Having Grace has by far been the hardest thing I have ever had to do in my entire life, that being said it is the most rewarding, and I wouldn't change it for the world.
However, and I'm sure many mums have found themselves thinking this at one time or another, I NEED A BREAK! I even feel bad just saying that, how could I possibly need a break from my own baby? What kind of mother does that make me?
This past week I really have found it hard, but I have learnt that it is OK to need some time to yourself every now and again, you wouldn't be human if you didn't.
Grace has been especially hard work this week, she has developed a dislike to me, yes me her mother, which makes it a million times harder to do, well anything. The only person she seems to like at the minute is her daddy, which is just too cute, but not very practical when he works all night and sleeps in the day.
This is what inspired me to write this post. You will need a break every now and again, and it's ok to say that you need them.
Some days I look forward to bed time, and I'm not ashamed to say that, because if we are all honest, sometimes babies are just hard work, and the only think that gets you through is knowing that 7pm is getting closer and closer, (and many cups of coffee).

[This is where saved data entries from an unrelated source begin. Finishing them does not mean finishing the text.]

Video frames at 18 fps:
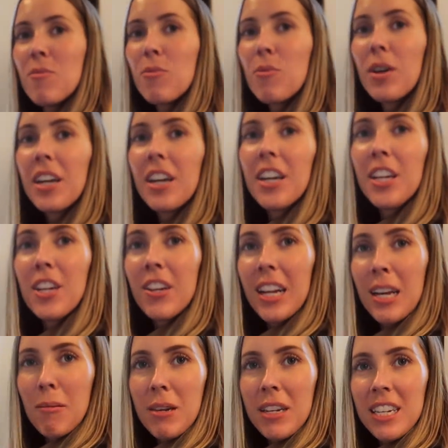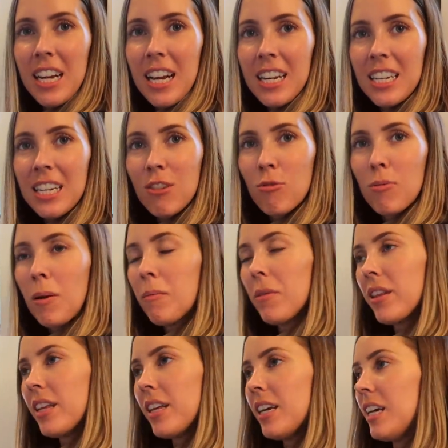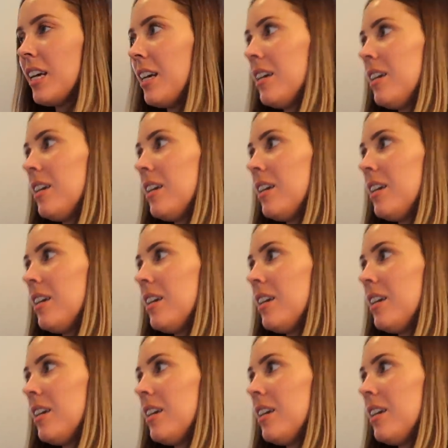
When are you gonna be done? Because remember the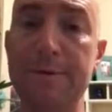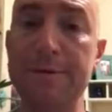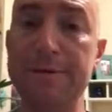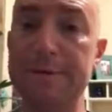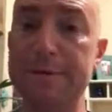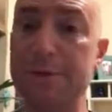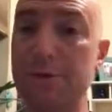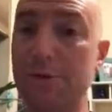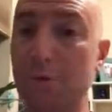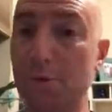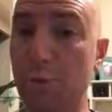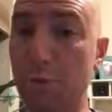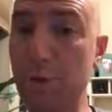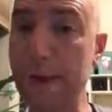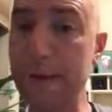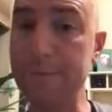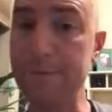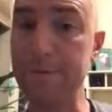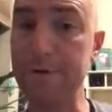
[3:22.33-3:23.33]
because it's a
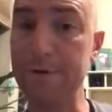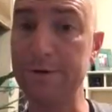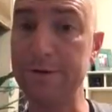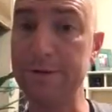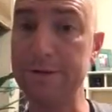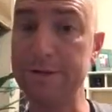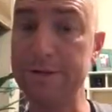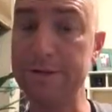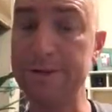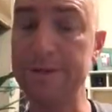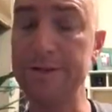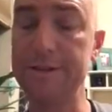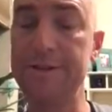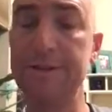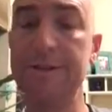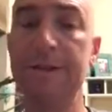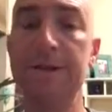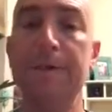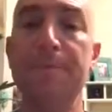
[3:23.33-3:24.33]
great middle
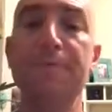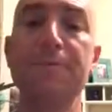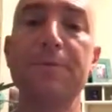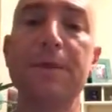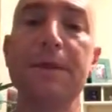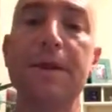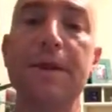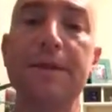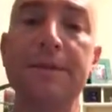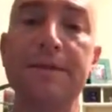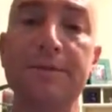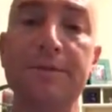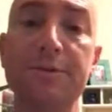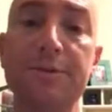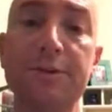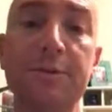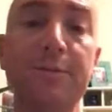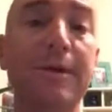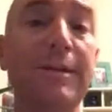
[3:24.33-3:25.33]
distance, is I'm
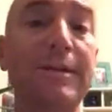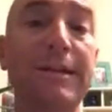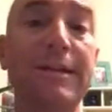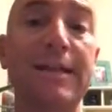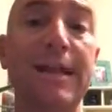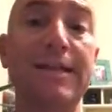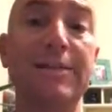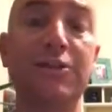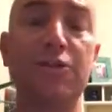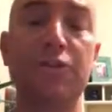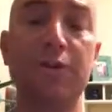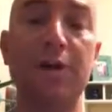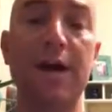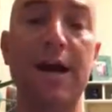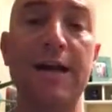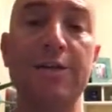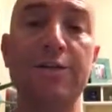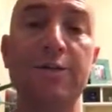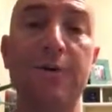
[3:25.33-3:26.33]
concerned about like that
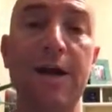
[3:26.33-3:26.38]
stride.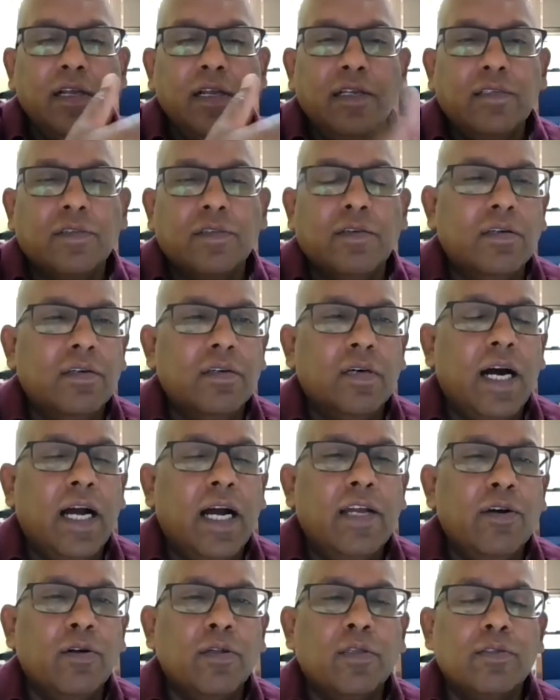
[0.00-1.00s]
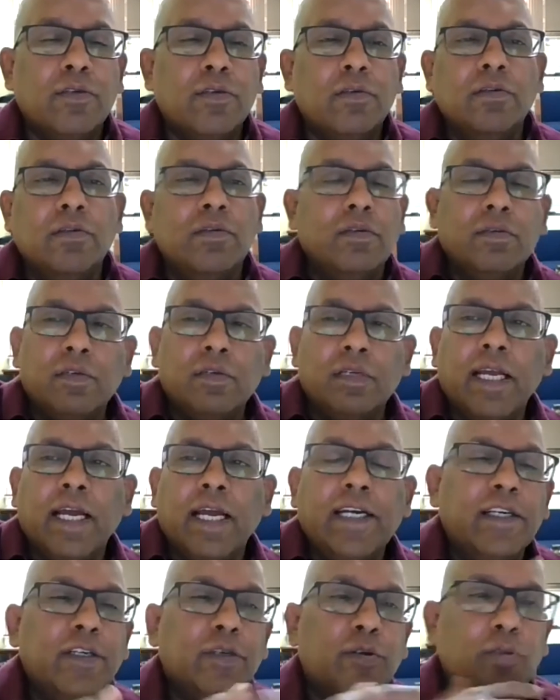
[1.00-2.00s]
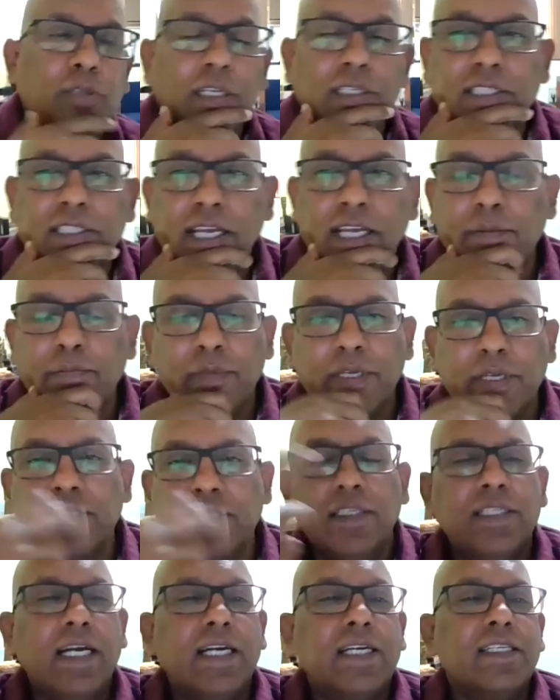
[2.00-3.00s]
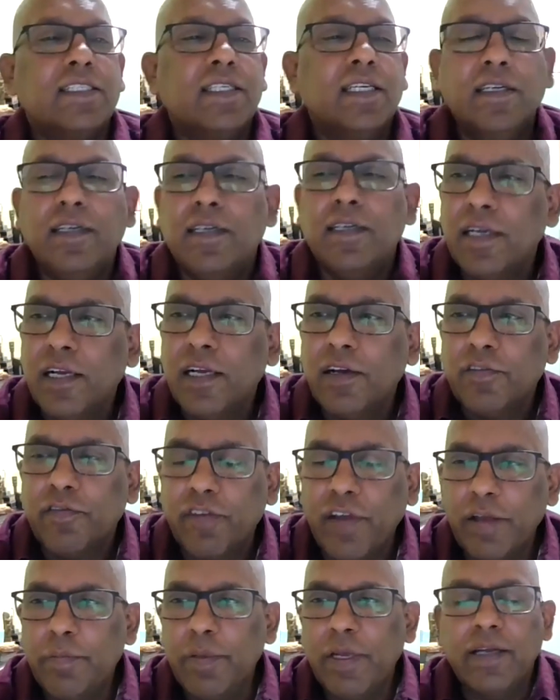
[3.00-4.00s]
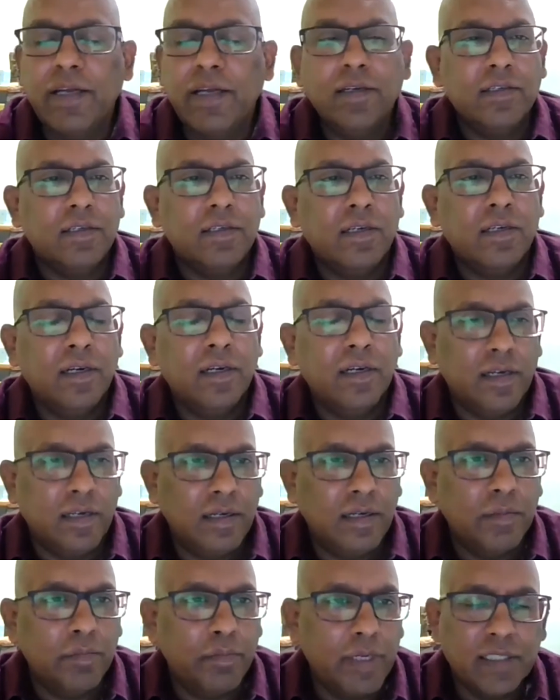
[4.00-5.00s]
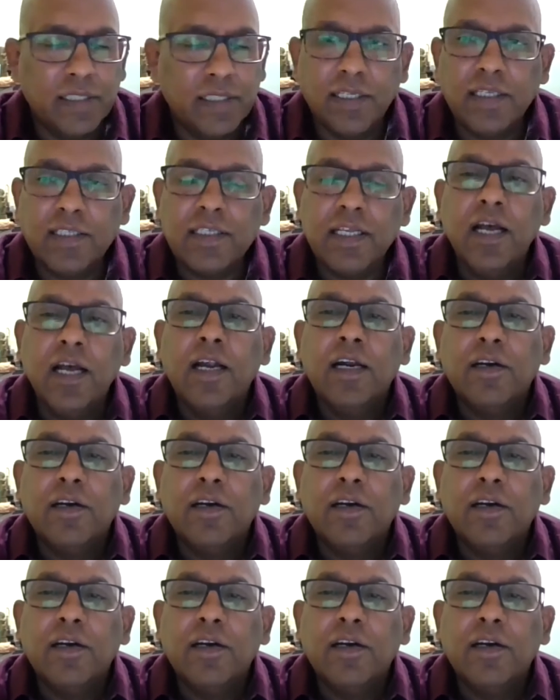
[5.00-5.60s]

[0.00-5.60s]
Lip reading: So I also get into the same business. That is a Fabian business.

Having said that, Grace wakes up every morning with the biggest smile on her face, and I am reminded that this little smiling, smelly, messy baby is mine, and I am so grateful that I have her in my life.
We all have unconditional love for our children, but sometimes we just need a little time to our self's.
I'm really rambling on now, the point I think I'm trying to make is, if you need a break, even if it is just 10 minutes, just let someone know. Don't for one second think you are going to be judged, because we have all been there, and I'm sure we will all be there once again in the future.